[Kirchenkreis Moers / Grafschafter Diakonie] Vergessene Sorten wie der ewige Kohl, Exoten wie die japanische Petersilie, außerdem Himbeer-Spinat, Safran, duftendes Currykraut oder der weniger bekannte Wildsalbei. Dazu Leckeres wie die Karamellbeere, Plattpfirsiche vom Baum, leuchtende Kapuzinerkresse aus dem Hochbeet und die Minipaprika, die im Gewächshaus gedeiht – einen „Naschgarten für die Seele“ haben Bewohnerinnen und Bewohner und Mitarbeitende der Grafschafter Diakonie, dem Diakonischen Werk im Kirchenkreis Moers, an der Moerser Walpurgisstraße geschaffen. Es wächst allerhand in der Außenanlage der dortigen Einrichtung, in der junge Eltern, Jugendliche und Erwachsene mit Entwicklungsbedarf im sozialen und emotionalen Bereich sich in eigenen Wohnungen darauf vorbereiten, wieder ein selbstständiges Leben zu führen. „Die Kräuterpädagogik hat sich dabei zu einer wichtigen Säule in unserer Arbeit entwickelt und wir und unsere Klienten wollen nicht mehr darauf verzichten“, sagt Andrea Maj, die als stellvertretende Leiterin für den Jugendbereich der Einrichtung zuständig ist.

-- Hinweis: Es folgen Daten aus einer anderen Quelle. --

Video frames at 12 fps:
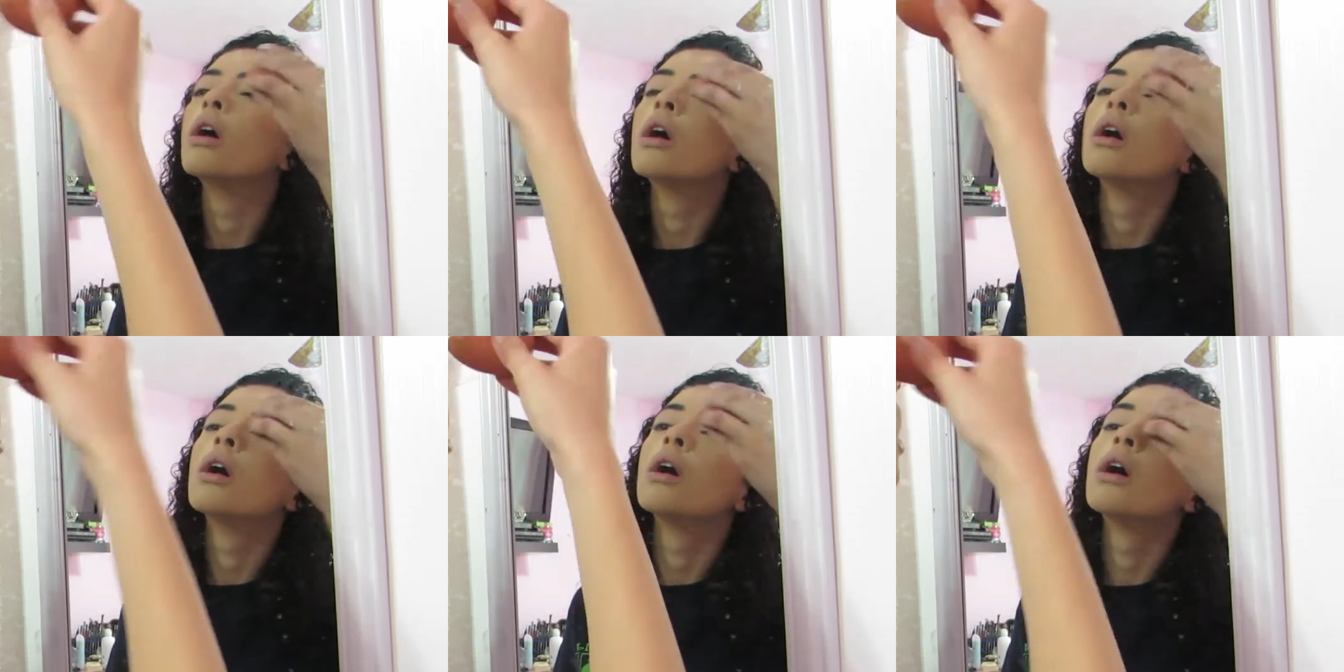
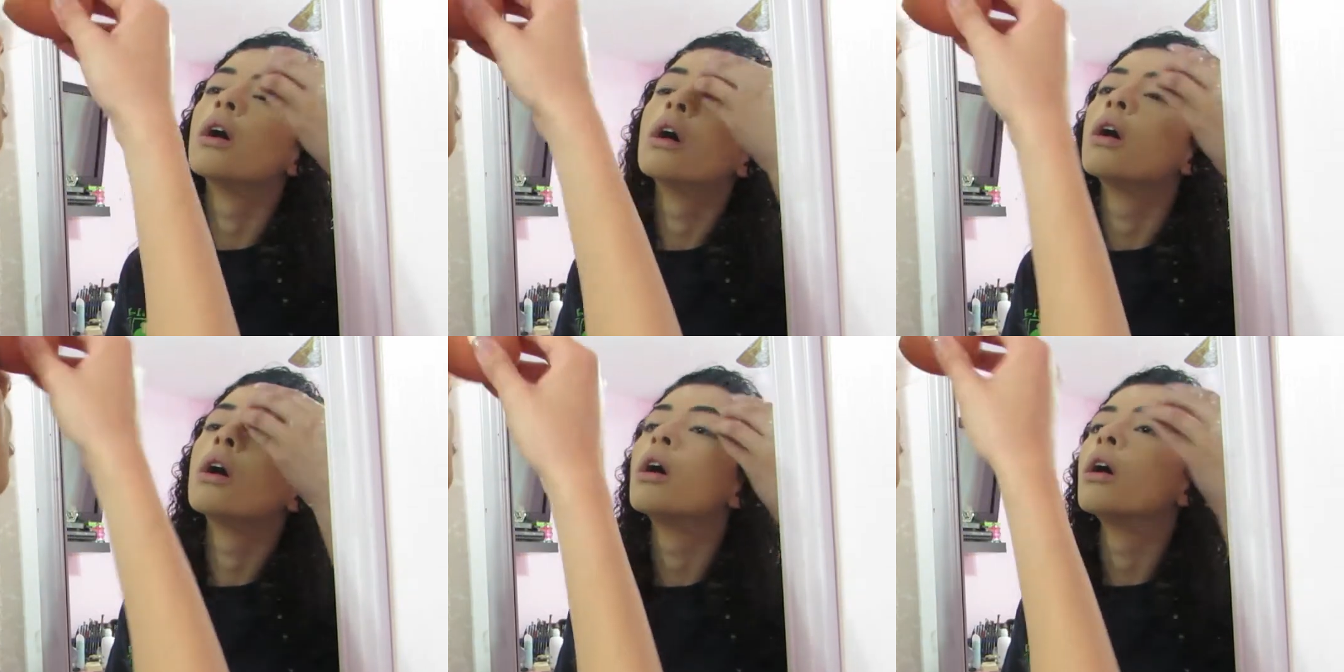you know,
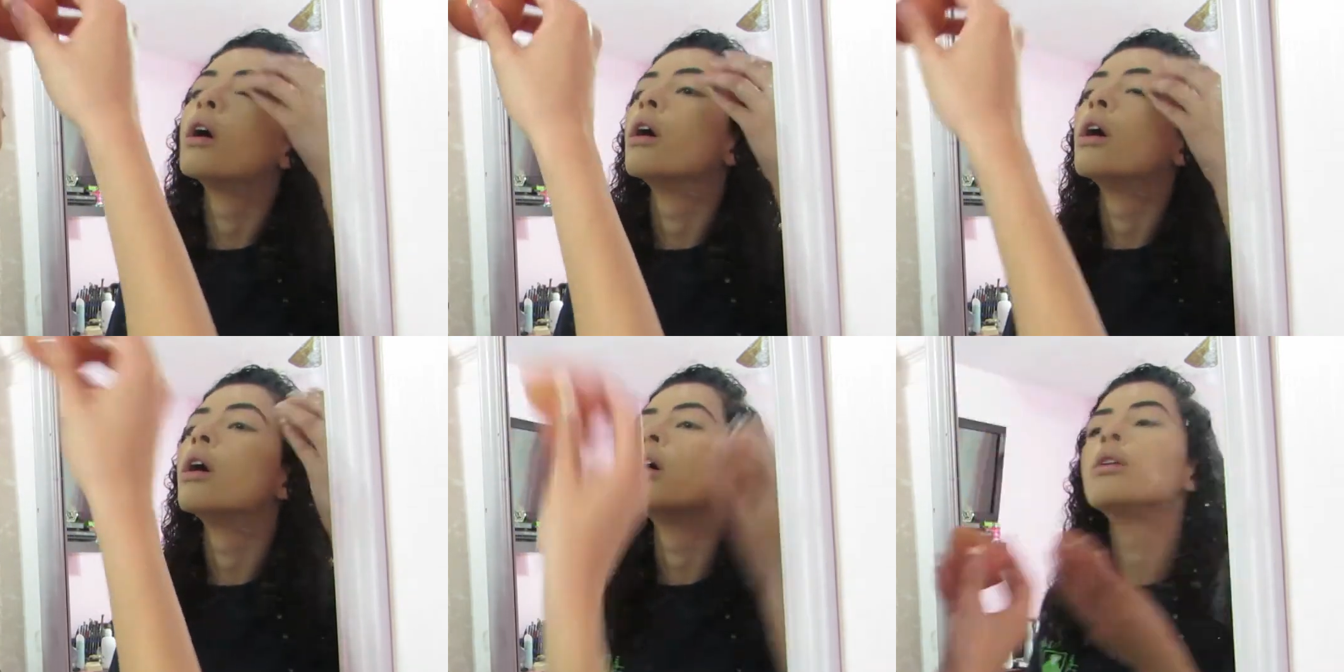seeing
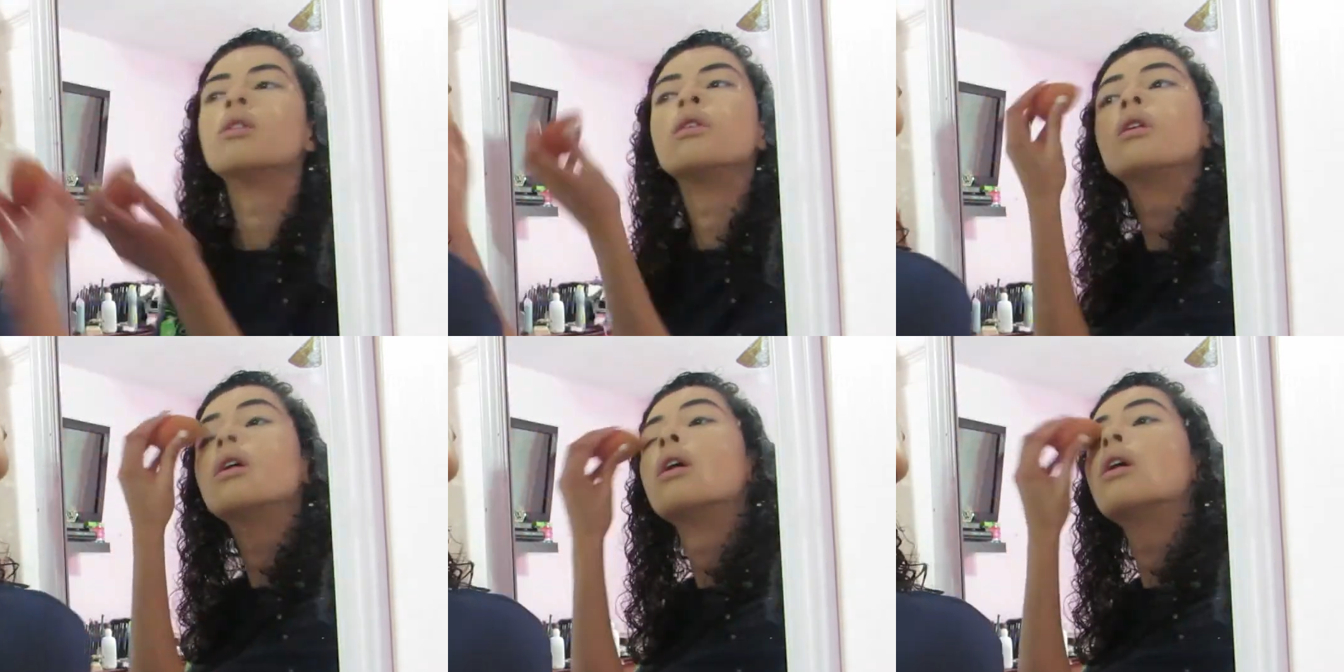
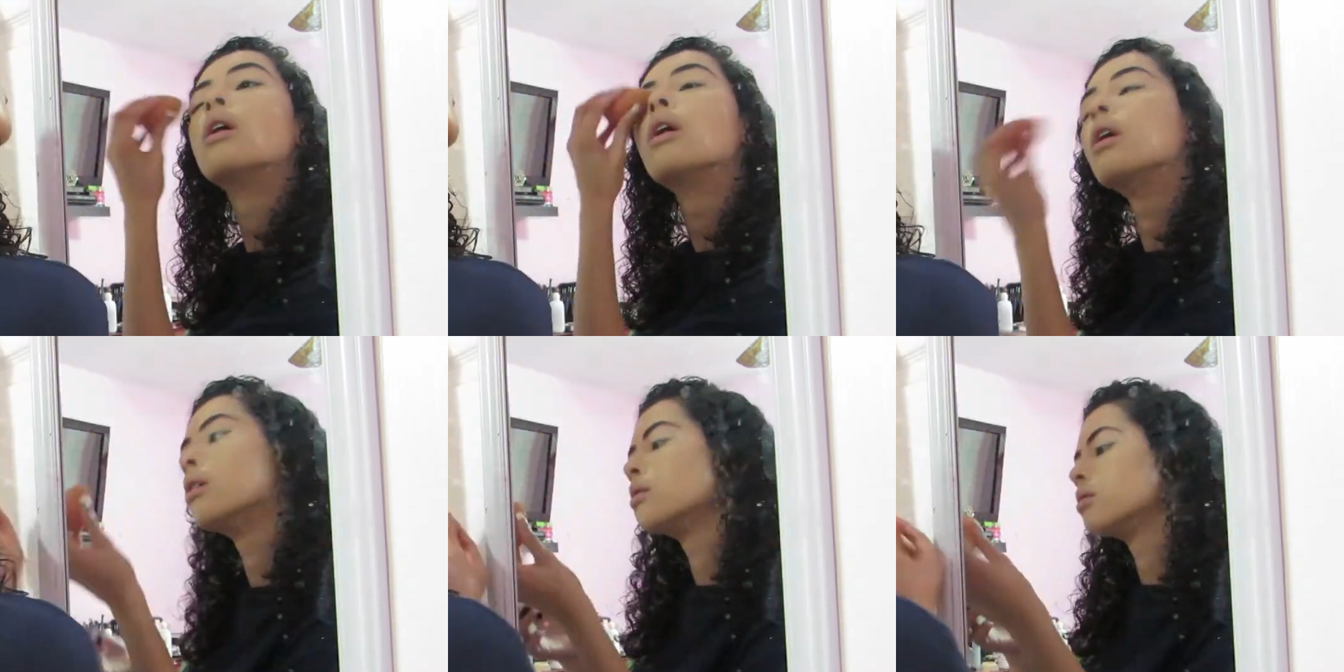teenagers,
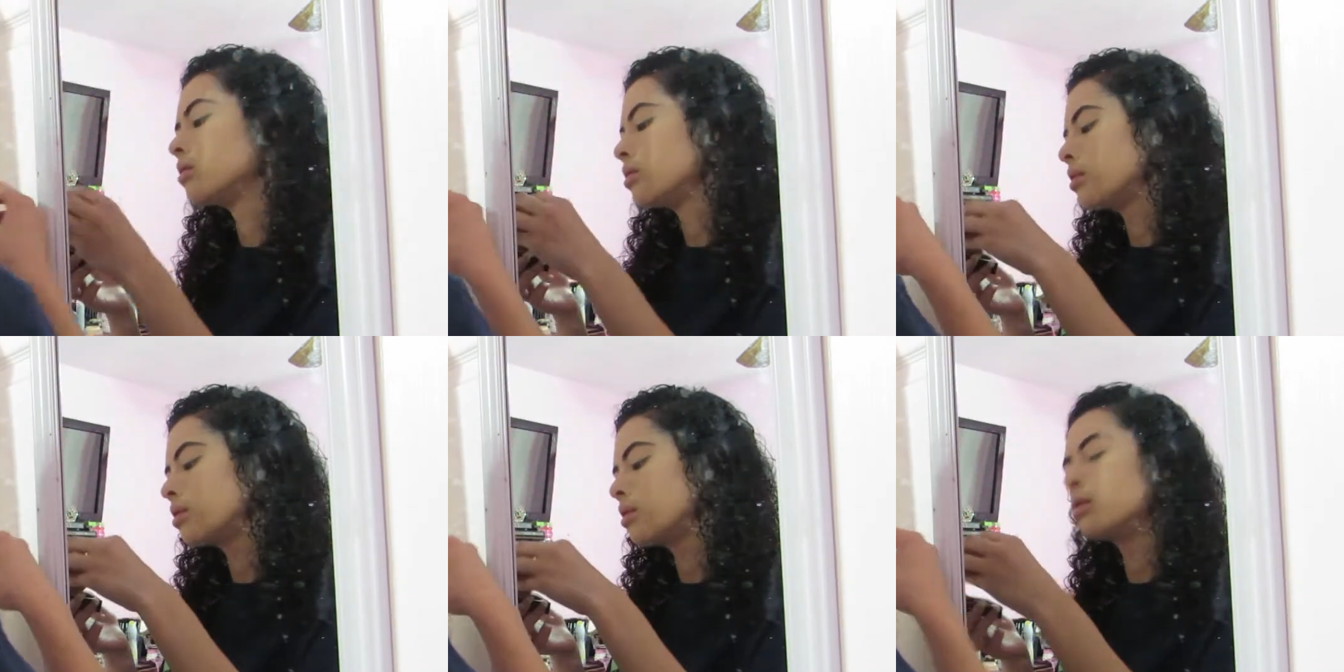people
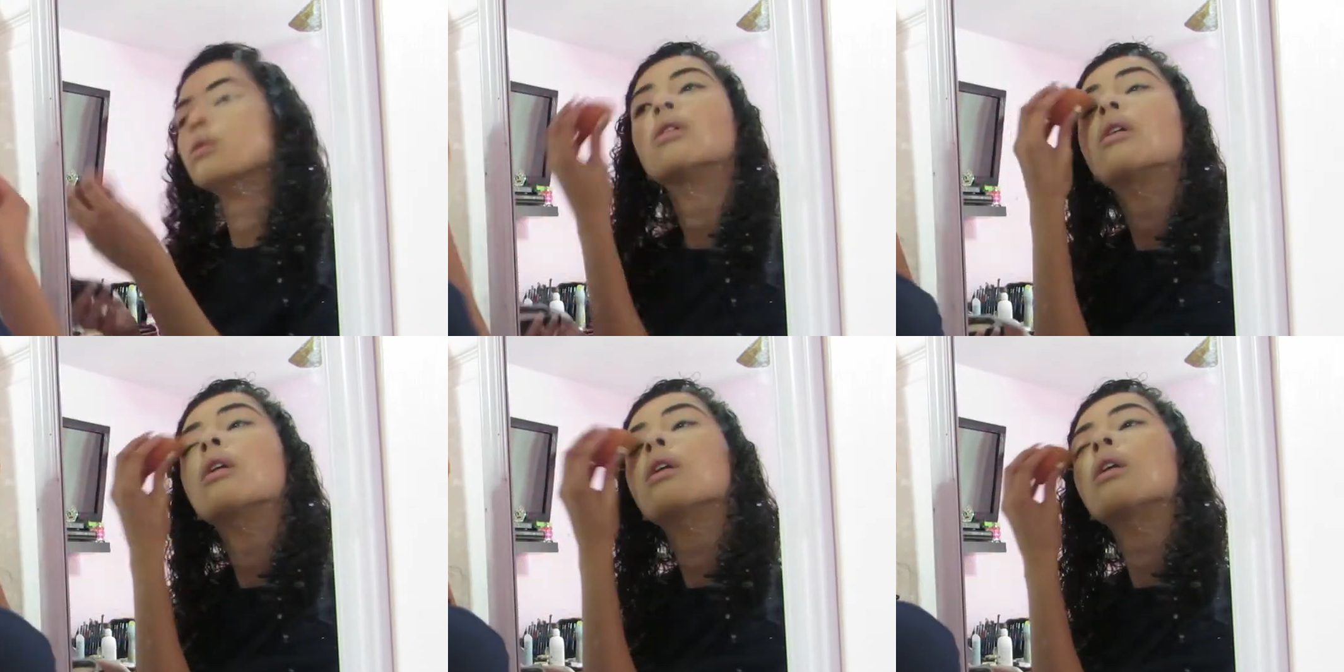younger than me
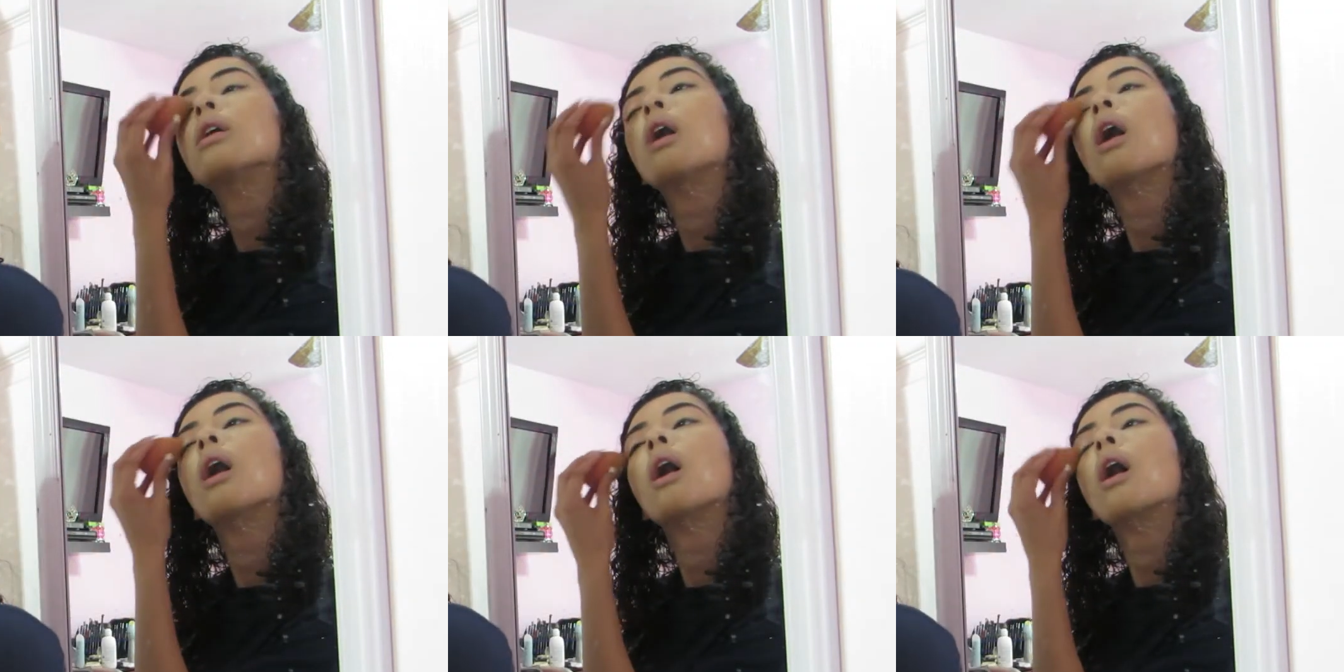and my
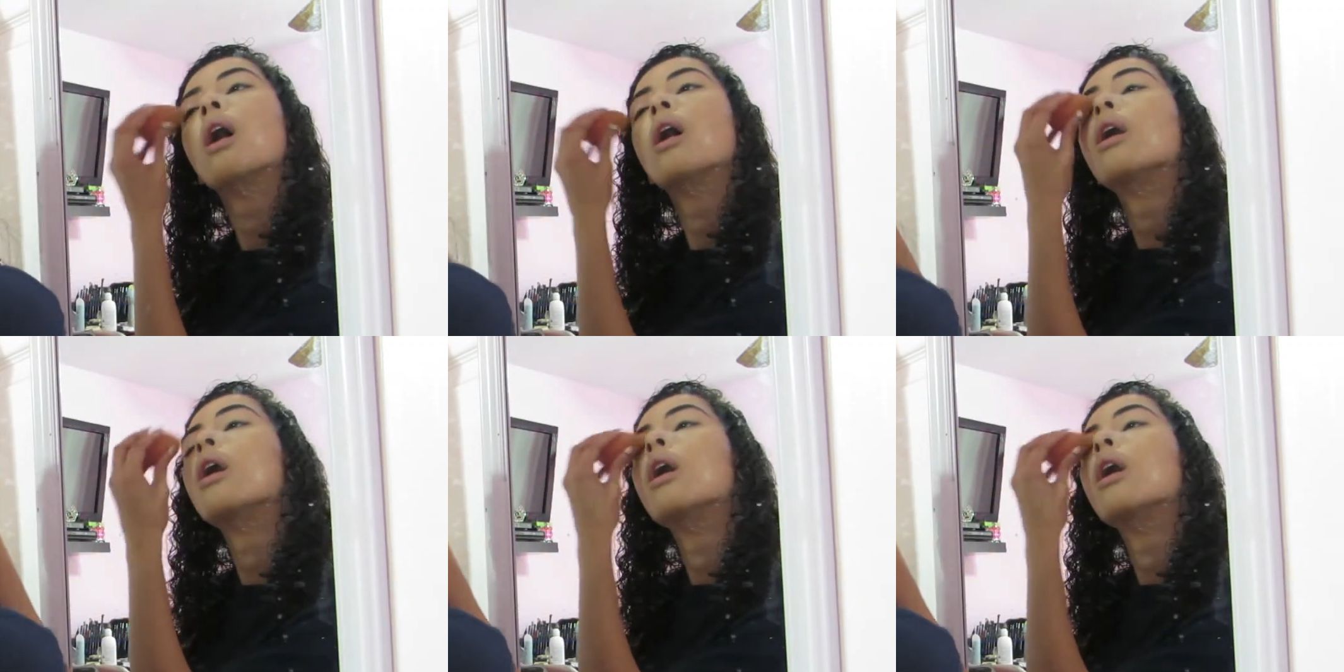age,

Die Idee zum Projekt entstand im Jahr 2019. Mitarbeiterin Katja Scharf hatte sich neben ihren Aufgaben bei der Grafschafter Diakonie zur Kräuterpädagogin Bildung mit Nachhaltiger Entwicklung (BNE) weitergebildet und das neue Angebot bei den Bewohnerinnen und Bewohnern publik gemacht. „Wir haben mit zwei oder drei Interessierten begonnen“, erinnert sie sich. Doch die Fangemeinde wuchs rasch. „Ich bin gerne draußen im Garten und tue etwas. Das tankt meine Seele auf“, beschreibt Bewohnerin Janna Spengler ihre Erfahrung. Inzwischen ist Scharf dreimal die Woche in Form einer Eins-zu-Eins-Begleitung im Einsatz. Z.B. nimmt Kräuterpädagogin Katja Scharf Bewohner, die mit starken Emotionen kämpfen, mit in das Gewächshaus. Die Chilischoten können einen therapeutischen Skill-Effekt bewirken. Durch den Reiz der Schärfe beim Kauen der kleinen Frucht können belastende Gefühlszustände reguliert werden. „Wir sprechen gezielt Bewohner an, bei denen es Bedarf gibt, die sich zum Bespiel stark zurückgezogen haben oder in einer seelischen Krise sind. Was wir dann machen, stimmen wir auf ihr aktuelles Befinden ab“, sagt Anna-Katharina Soblik, die den Erwachsenenbereich der Abteilung „Besondere Wohnformen“ leitet.
Neben dem therapeutischen Nutzen geht es im Garten vor allem um Freude: „Ziel ist es, den Blick von den Sorgen auch auf die schönen Dinge lenken zu können“, sagt Katja Scharf. Zudem stellt die Kräuterpädagogin regelmäßig Workshops auf die Beine. Aus gemeinsam geernteten Früchten und Kräutern werden erfrischende Limonaden und leckere Smoothies kreiert. Bei der Teeernte für die Seele wird zusammen nach schmackhaften Zutaten für ein wohltuendes Warmgetränk gesucht. Oder es werden Samenbomben hergestellt und Wasserstellen für Vögel und Insekten geschaffen. Ein Sandarium ist ebenfalls entstanden. „So bekommen die Bewohner einen Bezug zur Natur, ein Bewusstsein für gute Ernährung und erfahren, wie sie ihr Wohlbefinden selber fördern können.“
Info: 12 Jugendliche, junge Erwachsene und junge Mütter und Väter im Alter von 16-27 Jahren leben an der Walpurgisstraße 14-32 in eigenen Wohnungen zusammen. In der Einrichtung leben derzeit 9 Kinder. Außerdem haben an der Walpurgisstraße 13 Erwachsene von 29 bis 74 Jahren mit seelischer Behinderung ihr Zuhause. Zusammen mit den Fachkräften der Grafschafter Diakonie verbessern sie ihre Selbstständigkeit und ihre Alltagskompetenz. Ziel der Bewohnerinnen und Bewohner ist es, trotz der eigenen Behinderung oder seelischen Erkrankung so viel Selbstständigkeit wie möglich zu erreichen. Das tägliche Leben trainieren sie daher so realitätsgetreu wie möglich.